Homeownership has been the conventional way to build and grow personal wealth. House prices are continually rising, which means that if you own a home, you are also building equity, which improves your investment and your financial future. However, investing in a home isn’t for everyone. Sometimes, renting is a better solution.

The Emotional Aspect of Buying a Home

Emotions often override the financial aspects of choosing and buying a home. The word “home” has more meaning than just a building where you live and keep your stuff. It’s a haven that garners emotional attachment. However, if you balance emotion and reason, a home can be a valuable investment.

Renting means having a landlord with which you have an agreement that restricts what you can or cannot do with the property. Essentially, you pay out every month to live there, but in the end, you don’t own it. You’re paying for someone else’s house. Therefore, if you’re looking for a home for you and your family, buying is better than renting regardless of the financial aspects of ownership.

Why are more people choosing to rent?

In Australia, younger people are drawn to renting. The Reserve Bank of Australia reported that first-time home purchases fell by one percent between June 2014 and July 2015. It appears that the trend is to spend money on renting, once considered as dead money, so as not to be tied down with property.

The new generation wants the freedom to move when and where they choose and buying property ties them down.

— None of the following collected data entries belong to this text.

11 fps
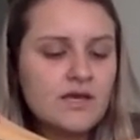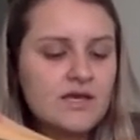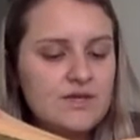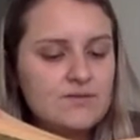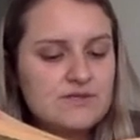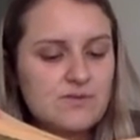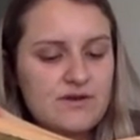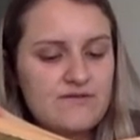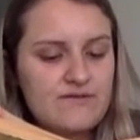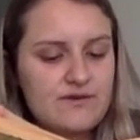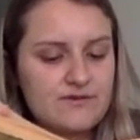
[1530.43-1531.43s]
He was one
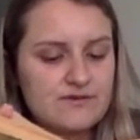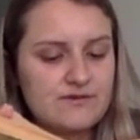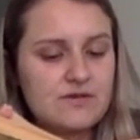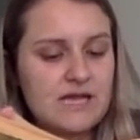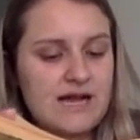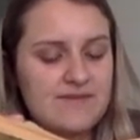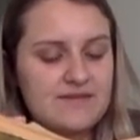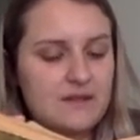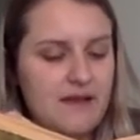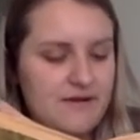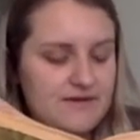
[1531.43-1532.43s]
of those who clapped the
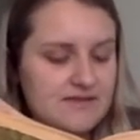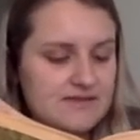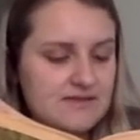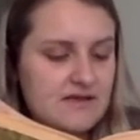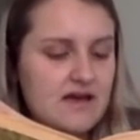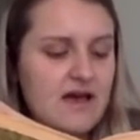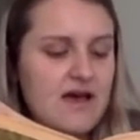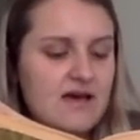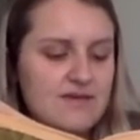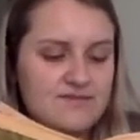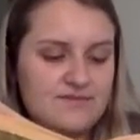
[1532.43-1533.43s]
loudest.
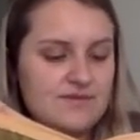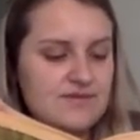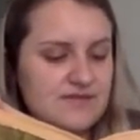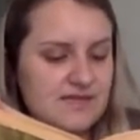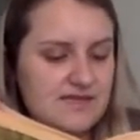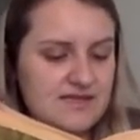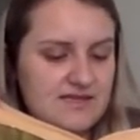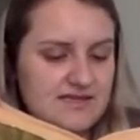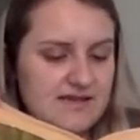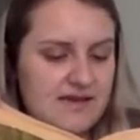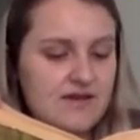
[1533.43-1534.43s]
"Ah, music," he
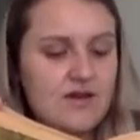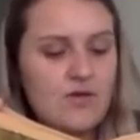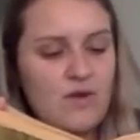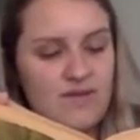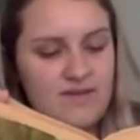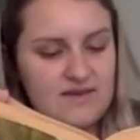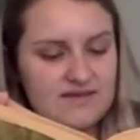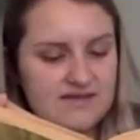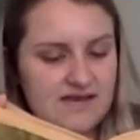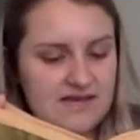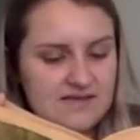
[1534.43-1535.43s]
said, wiping his
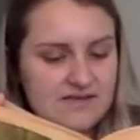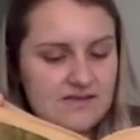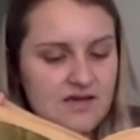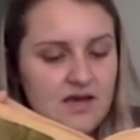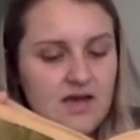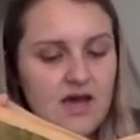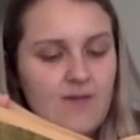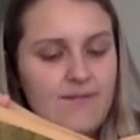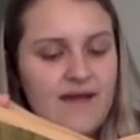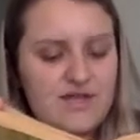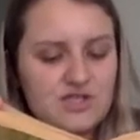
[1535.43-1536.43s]
eyes. "A
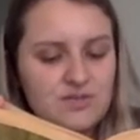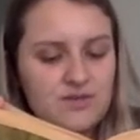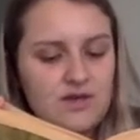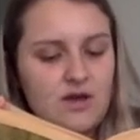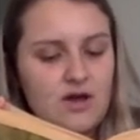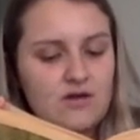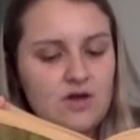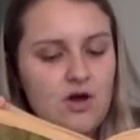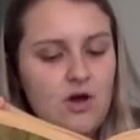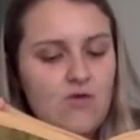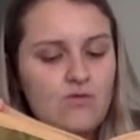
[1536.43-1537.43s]
magic beyond
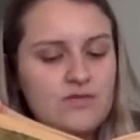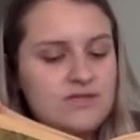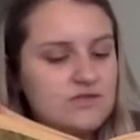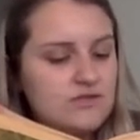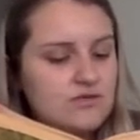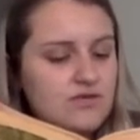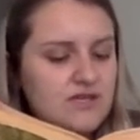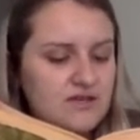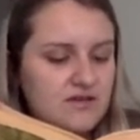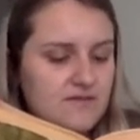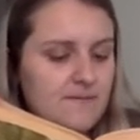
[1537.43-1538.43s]
all we do
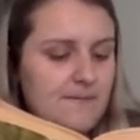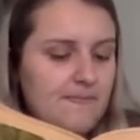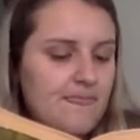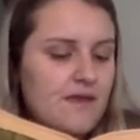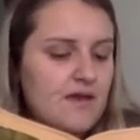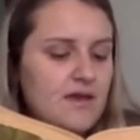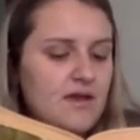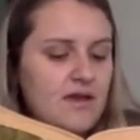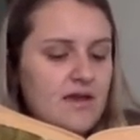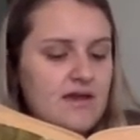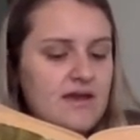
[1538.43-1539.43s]
here.
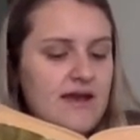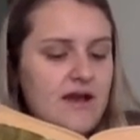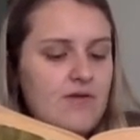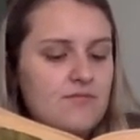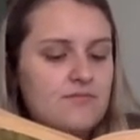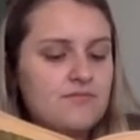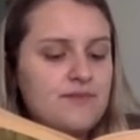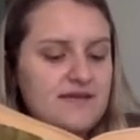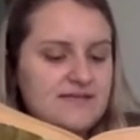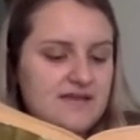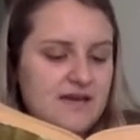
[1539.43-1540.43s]
And now,
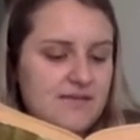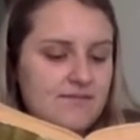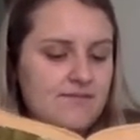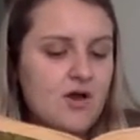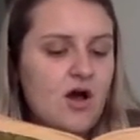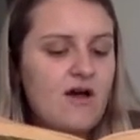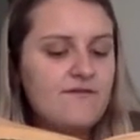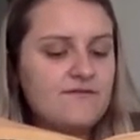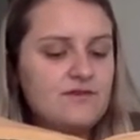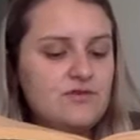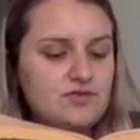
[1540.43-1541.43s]
bedtime. Off
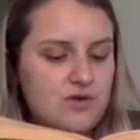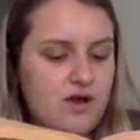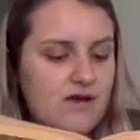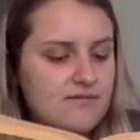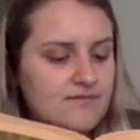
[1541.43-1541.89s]
you trot."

It’s all about perspective. Do you prefer to own property that grows your financial future, but makes it more difficult to move if you want, or do you want the freedom of renting that comes with spending money for the use of another person’s property, essentially buying it for them? It all depends on your point of view.

The Downsides of Renting

There are downsides to renting as well. Landlords can sell their homes, which means you must find another place to rent and move at their command or whenever your rental terms are up. Buying means you get to stay there for if you pay the mortgage, taxes, and upkeep for the home.

The Basics of Buying

Buying property involves making informed decisions like location (where) and the type of property (what). It also involves understanding the hidden costs (stamp duty, real estate broker fees, mortgage payment, interest, maintenance, renovation, unexpected repairs, etc.) and the potential return on investment.

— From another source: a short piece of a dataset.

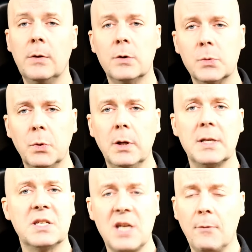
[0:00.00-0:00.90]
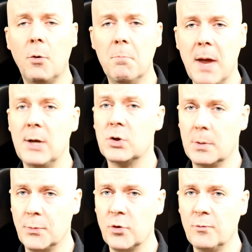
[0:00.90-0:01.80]
There's really several major
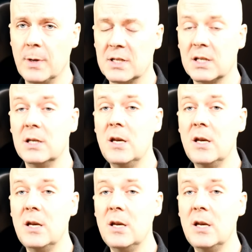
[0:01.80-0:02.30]
improvements.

In the end, the decision to buy or rent is ultimately up to the individual. Emotions play a role in deciding whether to rent or buy. If you plan to stay in one community for many years to raise a family, buying is your best investment.

However, if you move around or travel a lot and don’t want to be tied down to a mortgage, property maintenance and repair, window cleaning, and the other responsibilities that come with homeownership, renting is best for you.

There is no right or wrong choice because everyone’s circumstances are different, calling for different life decisions.